* **WHAT YOU HAVE TO DO**: Retype each line below precisely and omit all images.

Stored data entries
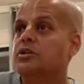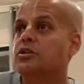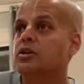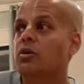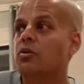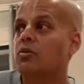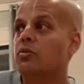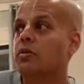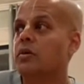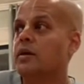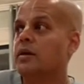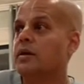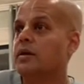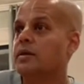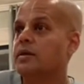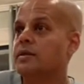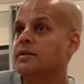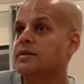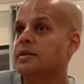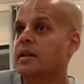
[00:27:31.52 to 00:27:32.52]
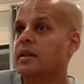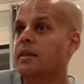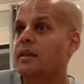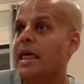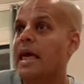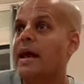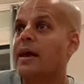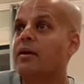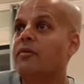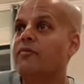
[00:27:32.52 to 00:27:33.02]
So this
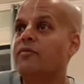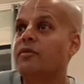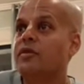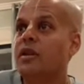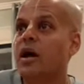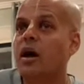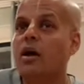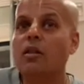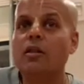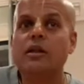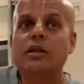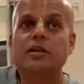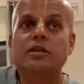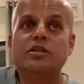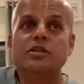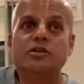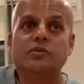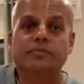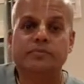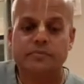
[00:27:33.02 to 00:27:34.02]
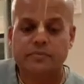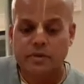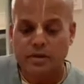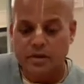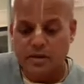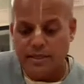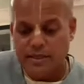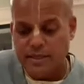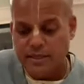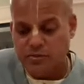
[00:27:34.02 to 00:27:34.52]
lack of knowledge
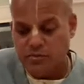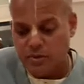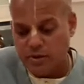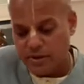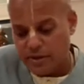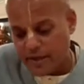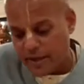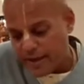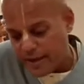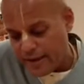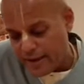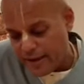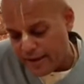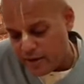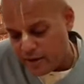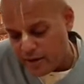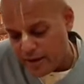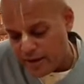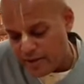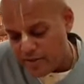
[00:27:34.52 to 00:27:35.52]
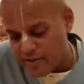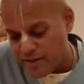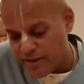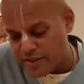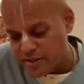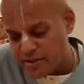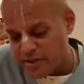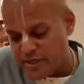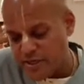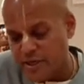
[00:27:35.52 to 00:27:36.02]
leads one,
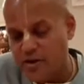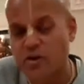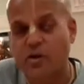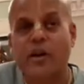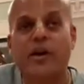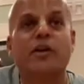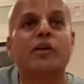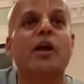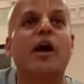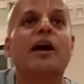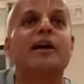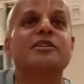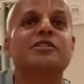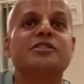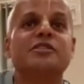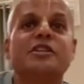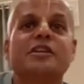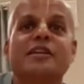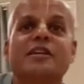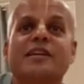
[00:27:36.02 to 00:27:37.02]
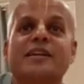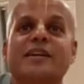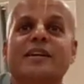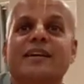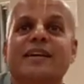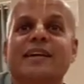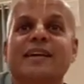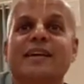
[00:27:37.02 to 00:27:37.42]
atheistic or agnostic,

* **PROBLEM SOLUTION**:
[00:27:31.52 to 00:27:32.52]
[00:27:32.52 to 00:27:33.02]
So this
[00:27:33.02 to 00:27:34.02]
[00:27:34.02 to 00:27:34.52]
lack of knowledge
[00:27:34.52 to 00:27:35.52]
[00:27:35.52 to 00:27:36.02]
leads one,
[00:27:36.02 to 00:27:37.02]
[00:27:37.02 to 00:27:37.42]
atheistic or agnostic,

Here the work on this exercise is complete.